美沙希は、またしても頭の中が混乱し始めた。

「ま、まてまて、何?溢れ出した?魔力が溢れ出したらそんな事になるのかっ!?」

頭の中に、自分の魔力が溢れ出し、はらわたをぶちまけて倒れる自分を想像した美沙希。

浴槽の中で暖かい筈なのに、変な寒気を感じた。

「なんだよ、お前はそこまでして魔力を増やしたかったってのかよ!?」

そう美沙希が聞くと、スズハはそれが当たり前の様に答える。

「そうだ。大切な物を守る為には、これ以外に方法が無かった」

スズハは浴槽に身体を沈め、美沙希の隣に座る。

「私は、魔力が無かったんだ。それは、身体が魔力に同調しなかったから、生まれた時に呼吸と同時に吐き出していったそうだ。だから、私の身体には魔力の在り処、うつわが無かった。そんな身体に人の手によって器を身体に移植した。が、身体が拒絶し、この有様だ」

自らの傷を撫で、ため息をつくスズハ。

「私は、強がりばかりで守るべき物を守れなかった、ただの臆病者だ。
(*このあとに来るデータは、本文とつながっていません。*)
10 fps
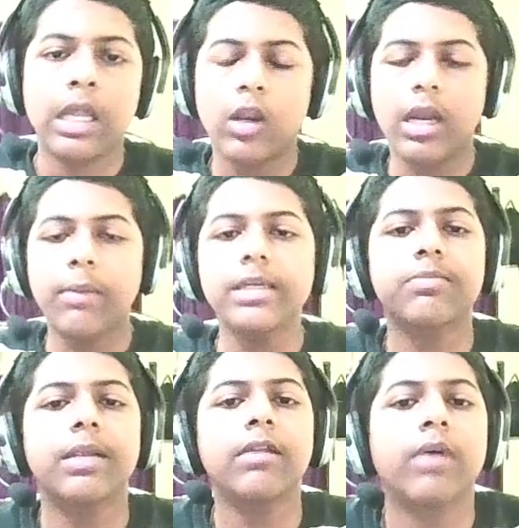
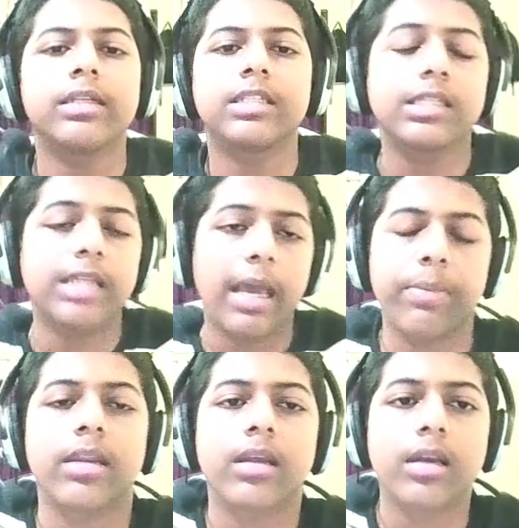Now let me explain
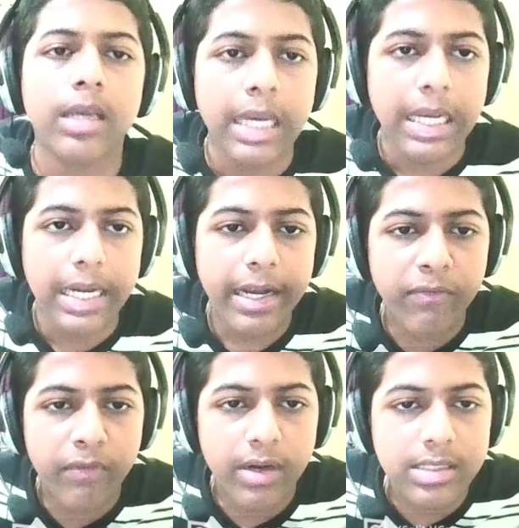what just happened.
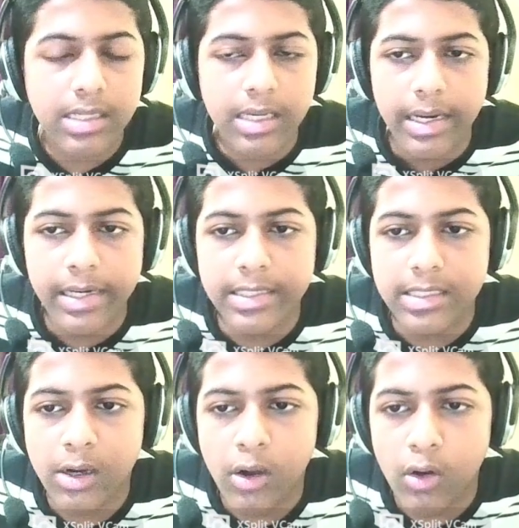It
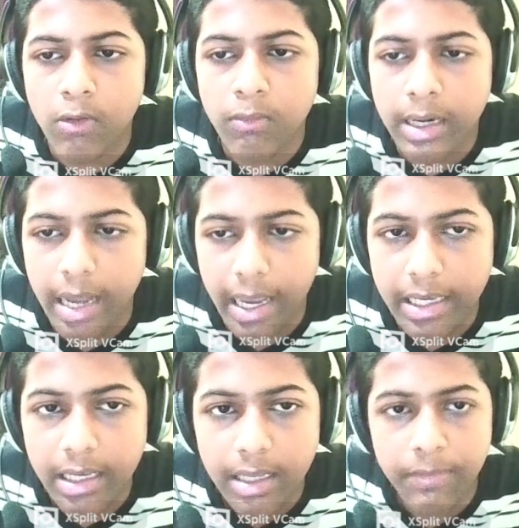just drawn
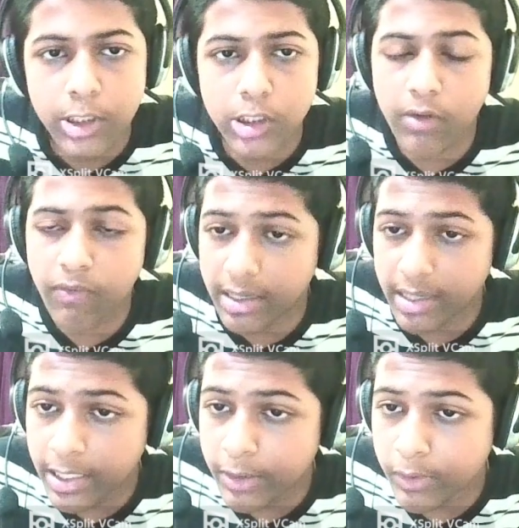one line which
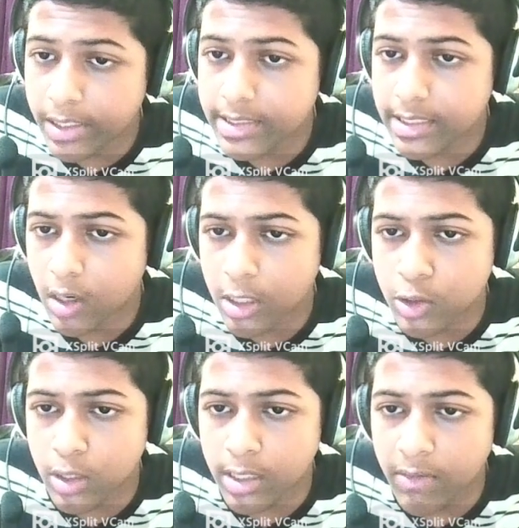is of 100
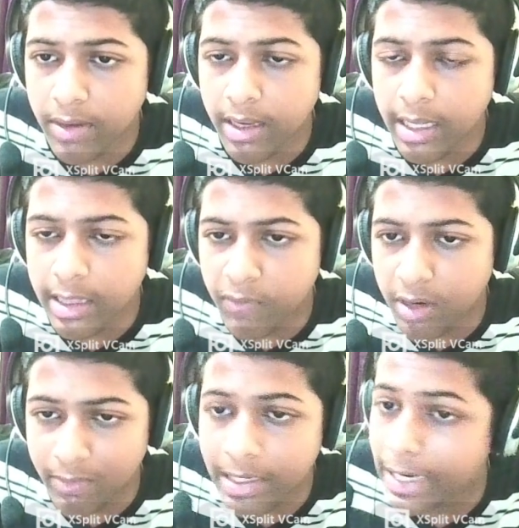units in a horizontal
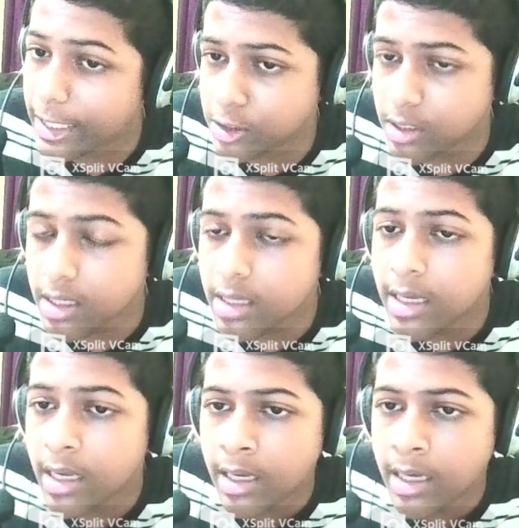way in the forward
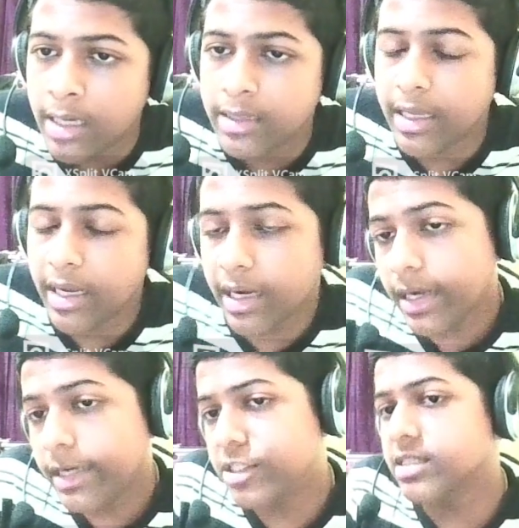direction.
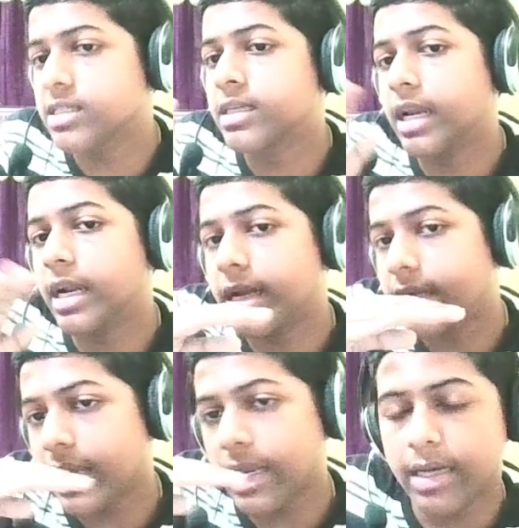Then it just
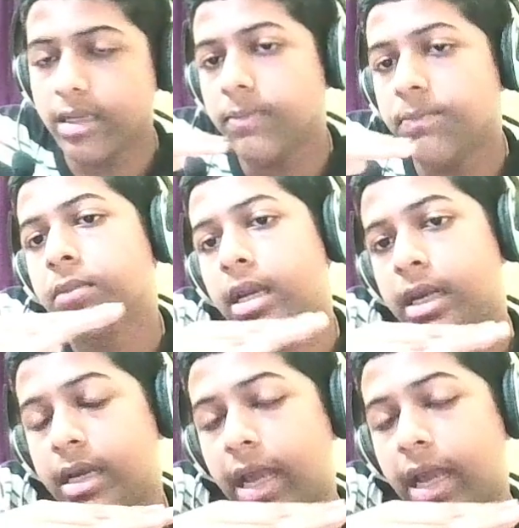tilted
それでも、私は魔剣士のトップとなって教育係として騎士団長を任されている訳だが・・・・・・」

「団長?凄いじゃんか、魔力が無かったのにそこまで這い上がって大出世だろ?」

「いや、私は剣の実力だけで這い上がってきたから魔術は殆ど使った事が無い。今日久しぶりに使ったな」

「その相手が俺って、運が良いのか悪いのか・・・・・・」

「まあ、こういった理由で私は魔力が少ない。魔術を使うのは稀だと思っていい」

美沙希は、目の前の少女が朝よりも大きく見えた。

力が無い者だったはずが、騎士団長になり、人に言葉を投げかける程にも成長している。

これは、スズハ自信の実力であり、努力だ。美沙希は、ただの堅物では無いと、考えを改めた。

「しかしだな・・・・・・」

「どうした?」

「いや、こんなのをお前に言うのはおかしいのだが・・・・・・」

スズハは、プカプカと水の上に浮いている大きな胸をつつきながら言う。

「む、胸が大きすぎて動きの邪魔になるんだ。本格的に戦う時は私のサイズにあった特注の胸当てを使うんだが・・・・・・」

「いや、それを俺に言うなよ!?」

「だから言うか迷ったんだ!イスズに言えば怒るだろうし、普段は包帯とかを巻いて無理やり締め付けているんだが、そろそろ限界が近くなってきたか・・・・・・何か方法は無いか?」

「ほ、方法?・・・・・・あ、剣で切り落とす・・・・・・のは無しね、すんませーん」

握り拳に息を吐くスズハを見て口を慎む美沙希。

美沙希は、この後ずっとスズハの胸の話に付き合わされた。

混浴しているのをルカとイスズに見つかって怒鳴られたのは、言うまでもない。